The Oakland, California, nonprofit found the average returns for the 100 S&P 500 companies it previously identified as having the most questionable pay went on to underperform the index by 2.9 percentage points over a roughly two-year period ended on January 31.
As You Sow flagged as "overpaid" a number of chief executive officers known for high compensation despite the mixed performance of their companies' shares over the period.
For example, Discovery Communications Inc CEO David Zaslav received $32.4 million in 2015, according to the company's most recent proxy filing. During the study period, Discovery shares fell 12 per cent.
Discovery representatives did not respond to requests for comment.
Rosanna Landis Weaver, the lead author of the Study, said investors could have used the findings of a similar report from 2015 to short the shares of companies giving their CEOs outsized rewards. Selling shares short is bet that a company's shares will decline in price.

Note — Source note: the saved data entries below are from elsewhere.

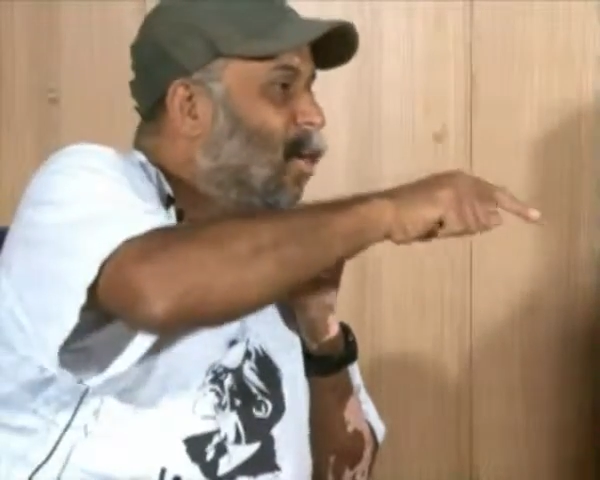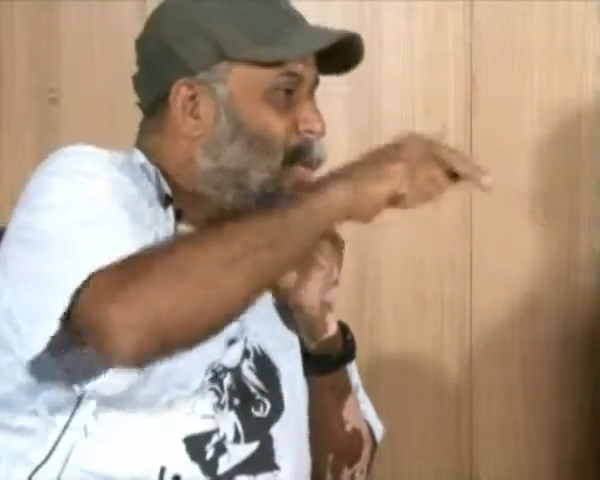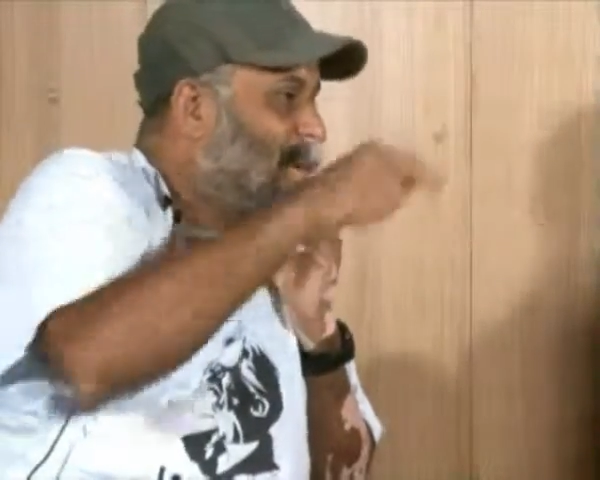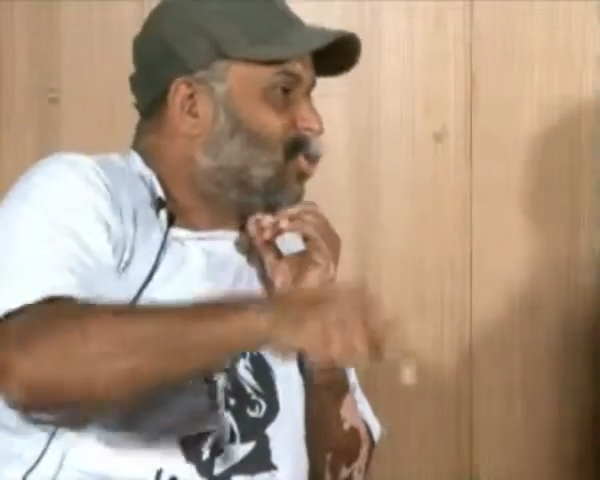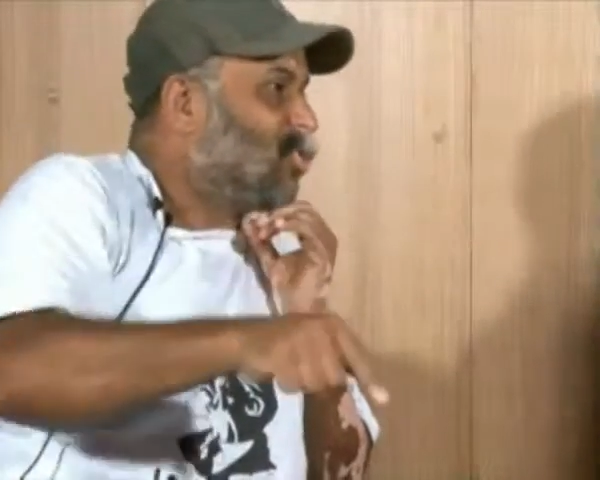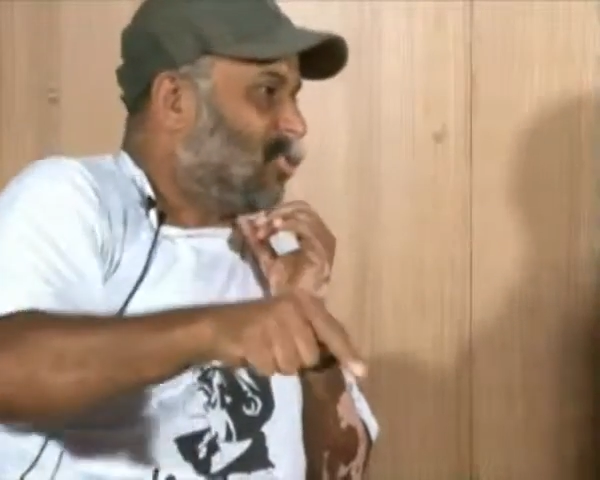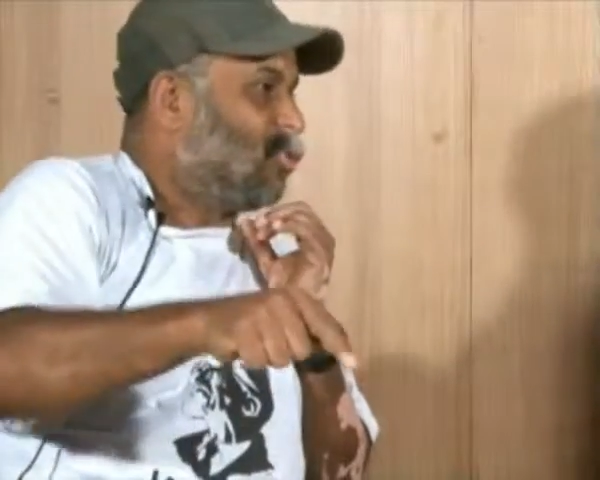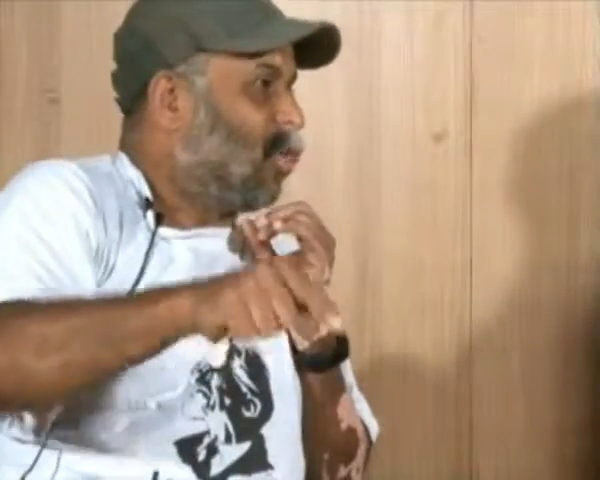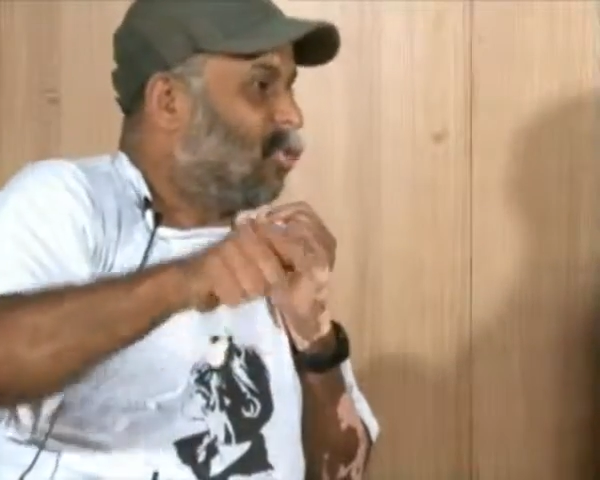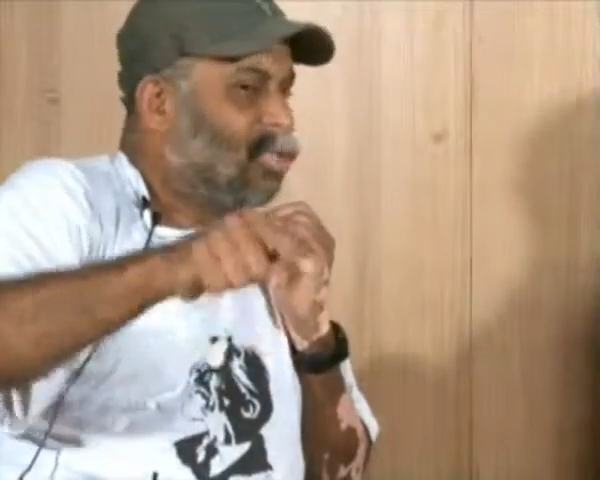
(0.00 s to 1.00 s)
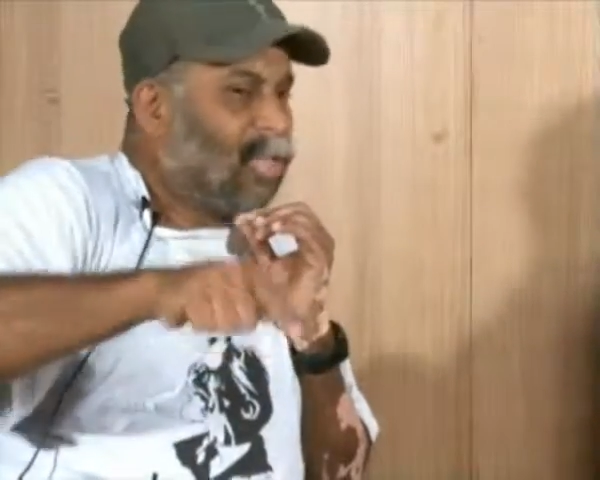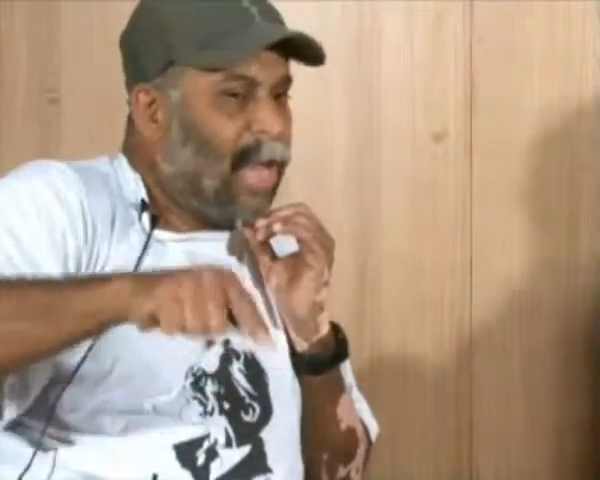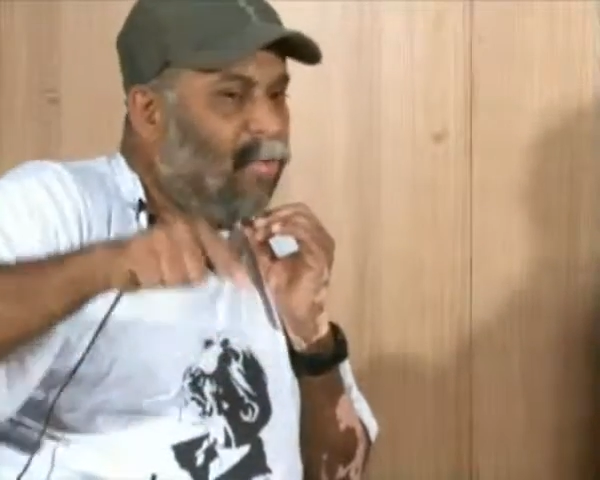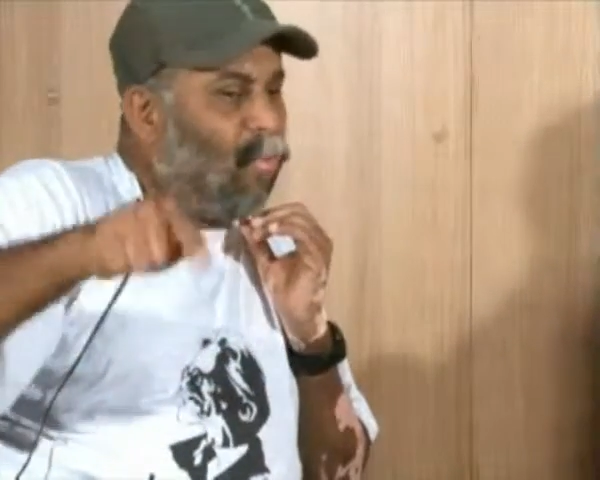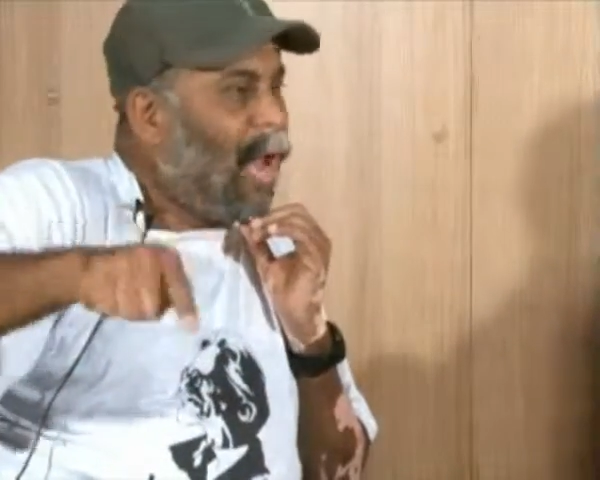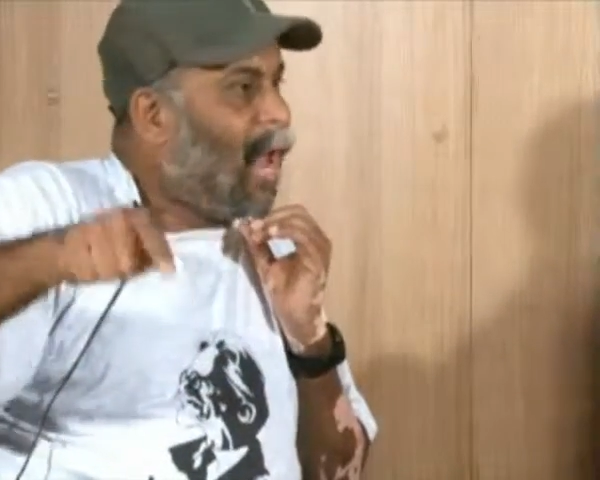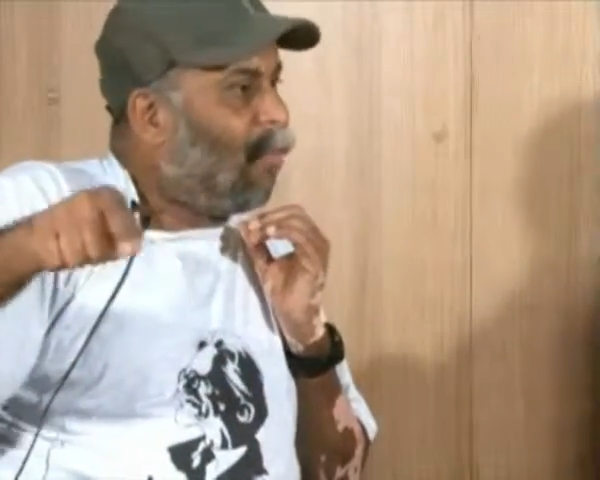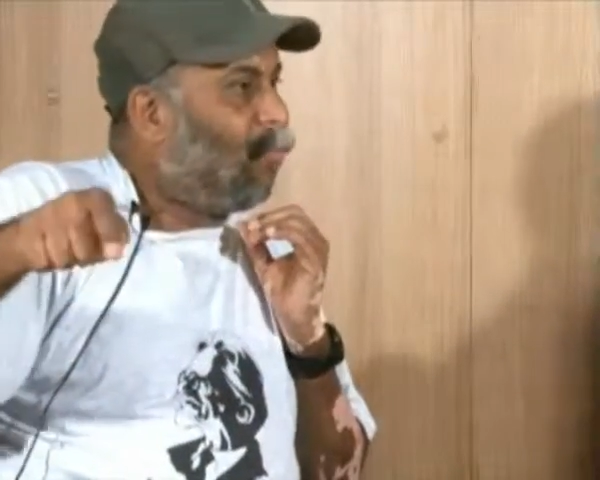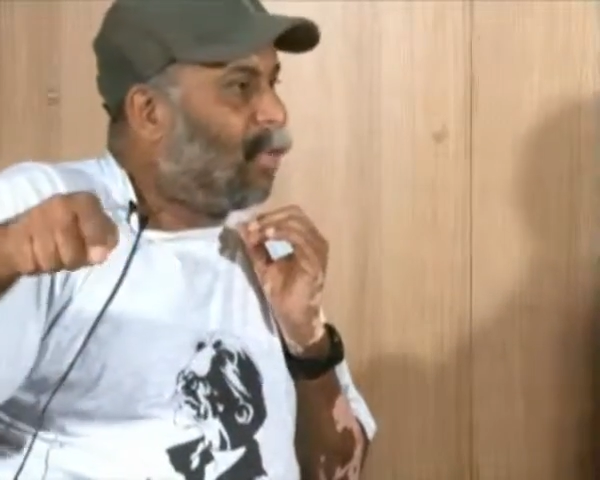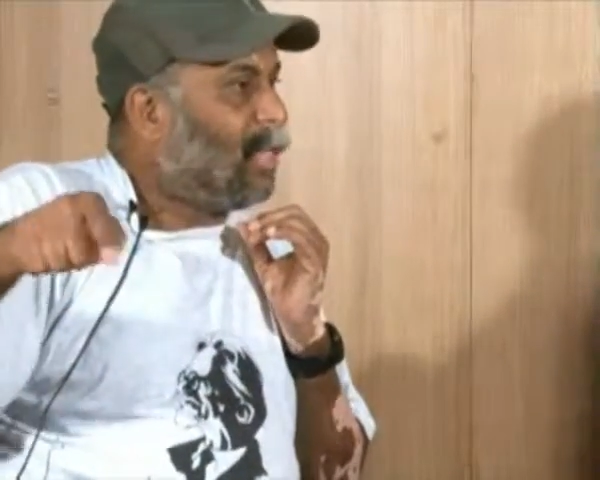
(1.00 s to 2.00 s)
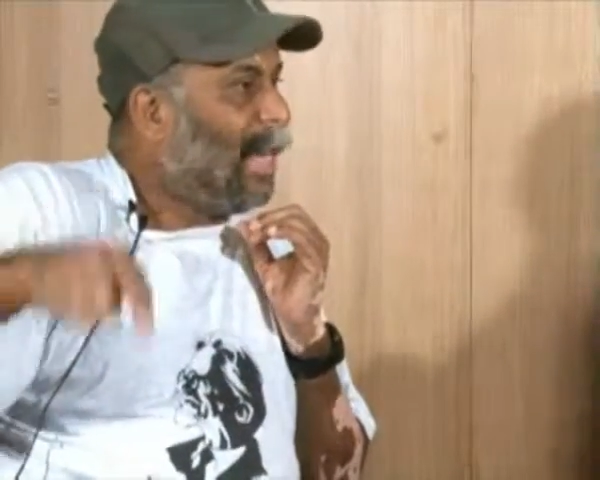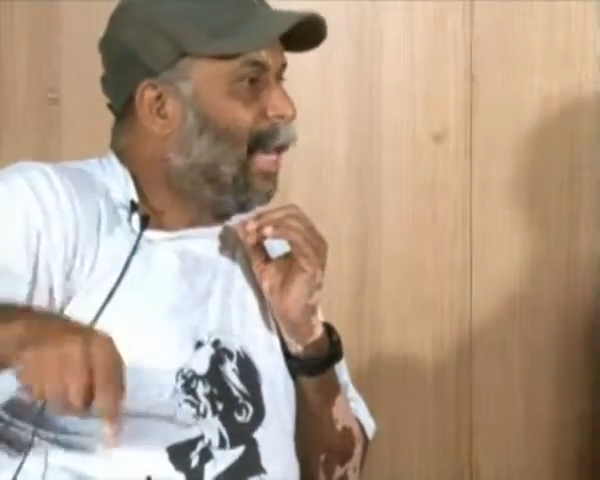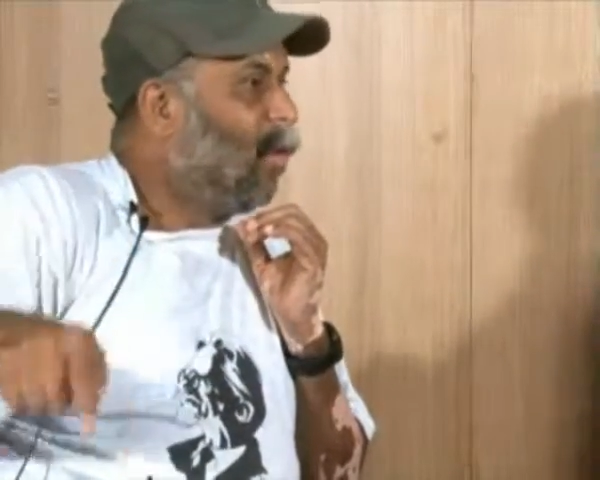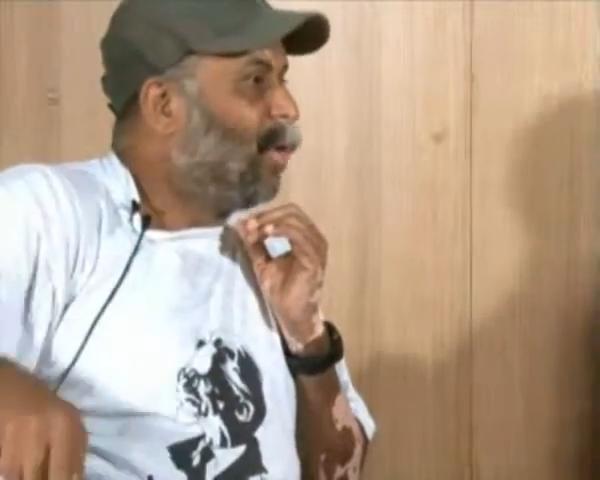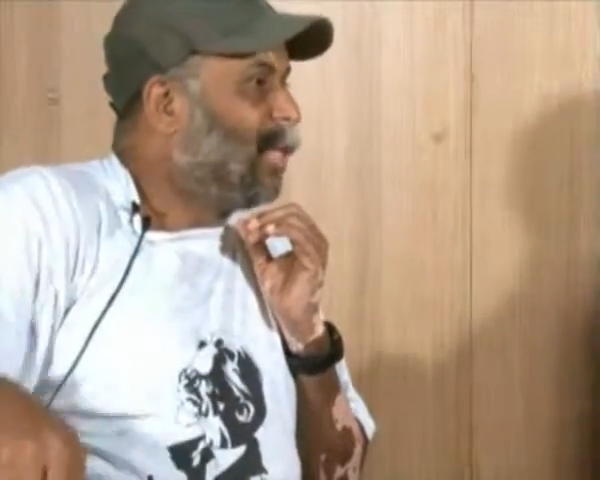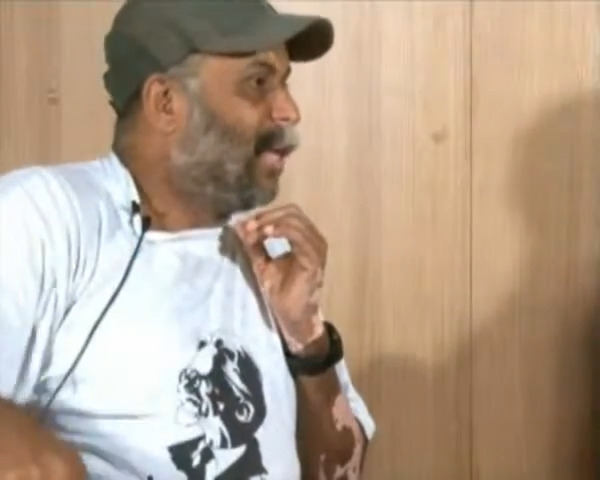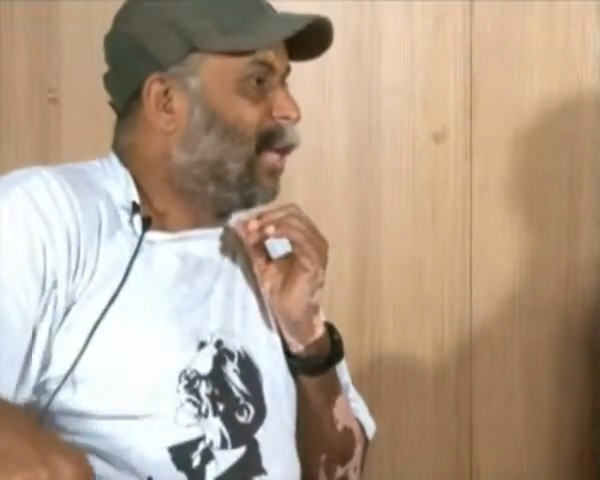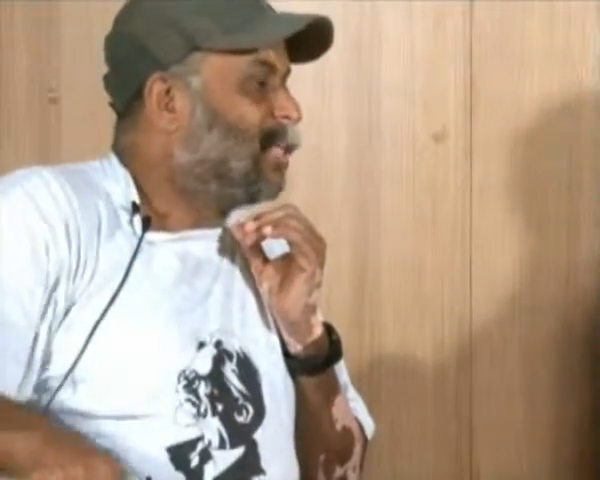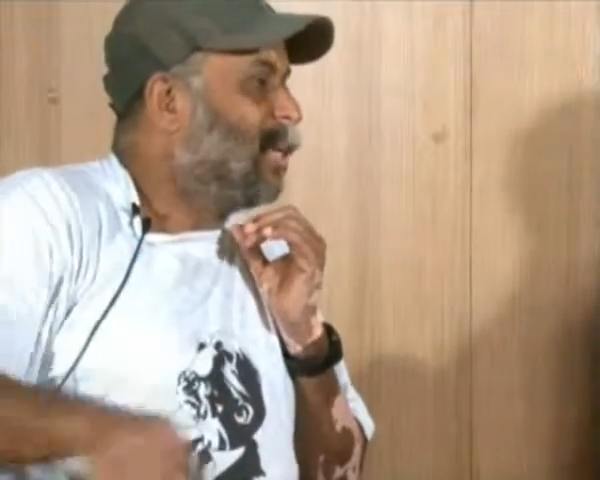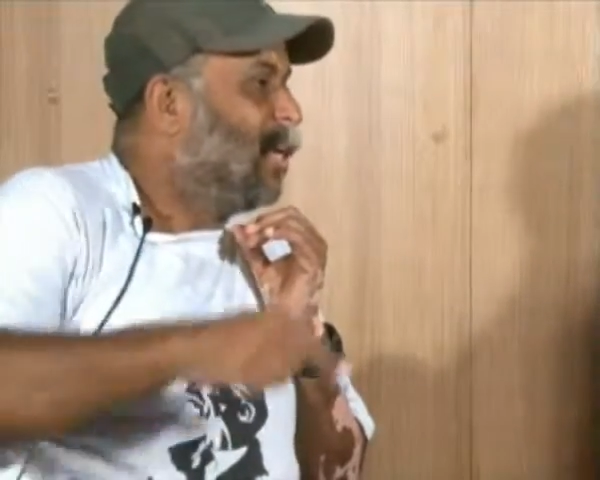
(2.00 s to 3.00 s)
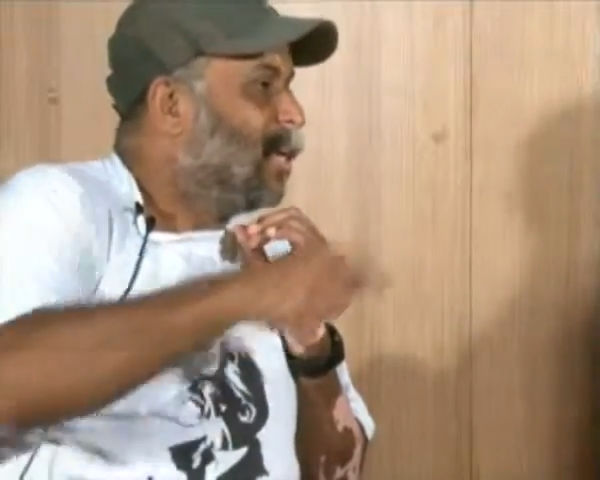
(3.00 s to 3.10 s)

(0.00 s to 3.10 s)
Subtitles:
questions or the same way of dealing with things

"If you have a CEO whose primary interest is increasing his own wealth, that's not going to be good for shareholders," Ms Weaver said in an interview.
High executive pay has been controversial at a time of rising inequality. But investors routinely approve compensation at most large US companies, with boards often saying they have linked it to performance metrics.
First, the group looked at factors that raised questions about how a board set compensation, such as whether pay exceeded that of peers.
Second, it made a financial prediction of what each CEO might have been paid based on shareholder returns. Companies with the most red flags and biggest gaps between their actual and predicted compensation were judged the most overpaid.
The study also found many large fund firms often approved pay at the 100 "most overpaid" S&P 500 companies. For instance BlackRock, the world's largest asset manager, opposed pay just 7 per cent of the time in the group.
BlackRock spokesman Ed Sweeney said that among the highest-paid US CEOs, BlackRock funds voted against pay and/or against compensation committee members 20 per cent of the time, and raised pay concerns with another 38 per cent of those companies.
Pay disconnected from company performance "is a symptom of broader governance failures", Mr Sweeney said.